Quand est-ce que c’était?
C'était aux alentours du 16 juin.

Donc environ trois semaines après que les enfants y aient été emmenés.
Oui, j'ai appelé les services sociaux et ils ont commencé à m'expliquer que c'était insensé, que mon fils avait certainement mal compris. Au foyer, ils avaient aussi dit à mon fils que ça ne marcherait pas, que je n'arriverais pas à les récupérer. Ils lui ont dit qu'il devait prendre une décision tout de suite. Ce à quoi Matvej a répondu: «Tant que je n'ai pas parlé à mon papa, je ne décide rien.»

Matvej a ensuite expliqué à son père qu'il devait se dépêcher, car il n'aurait probablement pas plus de cinq jours s'il voulait aller les chercher. Il s'agissait maintenant de trouver de l'argent au plus vite et d'organiser le voyage à Moscou.

Par des voies détournées, Yevhen a été mis en contact avec des bénévoles anonymes. Ils l'ont aidé à passer la frontière, à planifier son itinéraire et à se loger à Moscou la veille de ses retrouvailles avec ses enfants.

Il n'avait pas annoncé sa venue à la direction du foyer, seul son fils avait été mis au courant des plans. Ce n'est que peu de temps avant son arrivée qu'il a pris contact avec un fonctionnaire compétent à Moscou, par l'intermédiaire des bénévoles anonymes. Si ce fonctionnaire semblait correct, Yevhen, qui a eu de mauvaises expériences, est resté méfiant.

Les autorités de Donetsk, rapidement saisies par Moscou, n'ont pas émis d'objection à ce que le père de famille récupère ses enfants. Matjev, âgé de douze ans à l'époque, a également fait une déclaration écrite attestant qu'il souhaitait repartir avec son père. Ce n'est donc que le 19 juin que la famille a pu être réunie.

«Nous étions déjà en Lettonie quand Matvej a reçu un message d'un garçon avec qui il était dans ce foyer», explique le père de famille.

«Il lui a dit que tous les enfants avaient été placés dans différentes familles d'accueil juste après notre départ.
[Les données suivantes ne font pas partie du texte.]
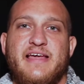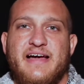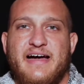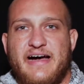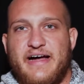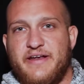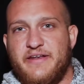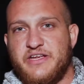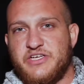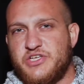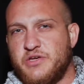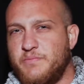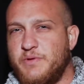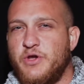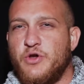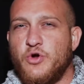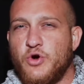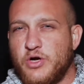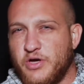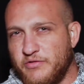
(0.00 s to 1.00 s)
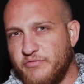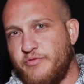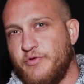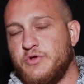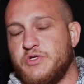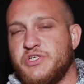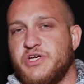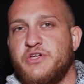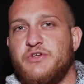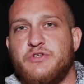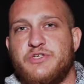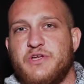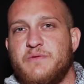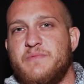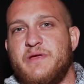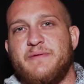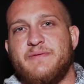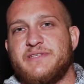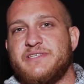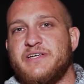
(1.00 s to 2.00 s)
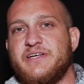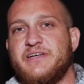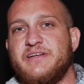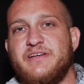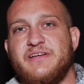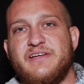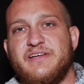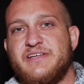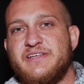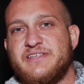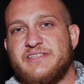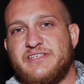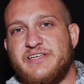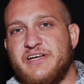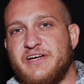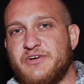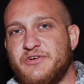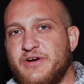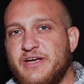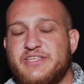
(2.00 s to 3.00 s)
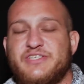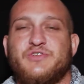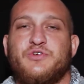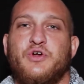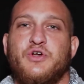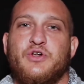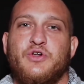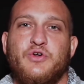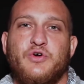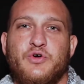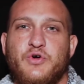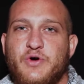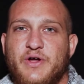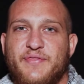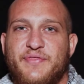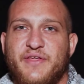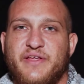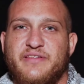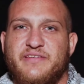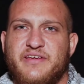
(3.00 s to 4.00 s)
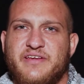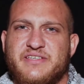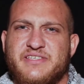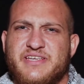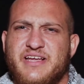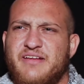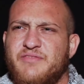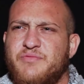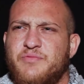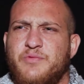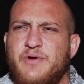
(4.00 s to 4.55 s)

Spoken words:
And there should be no confusion. You shouldn't be able to see a restaurant logo and think to yourself,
Lui-même avait déjà été placé dans une nouvelle famille.»

Ils ont réussi à quitter le pays grâce à l'aide de bénévoles anonymes, mais un retour en Ukraine était impossible. Ils avaient le choix entre Marioupol, occupée par les Russes, et Riga, capitale de la Lettonie. Yevhen a choisi la Lettonie. Il s'y est vu attribuer un appartement, ses enfants vont à l'école et lui, qui est grutier de formation, suit actuellement des études de mécanicien. Ils peuvent désormais y rester au moins deux ans. Si la situation financière de la famille est tendue, Yevhen Mezhevoi et ses enfants sont reconnaissants, conscients d'avoir vécu pire.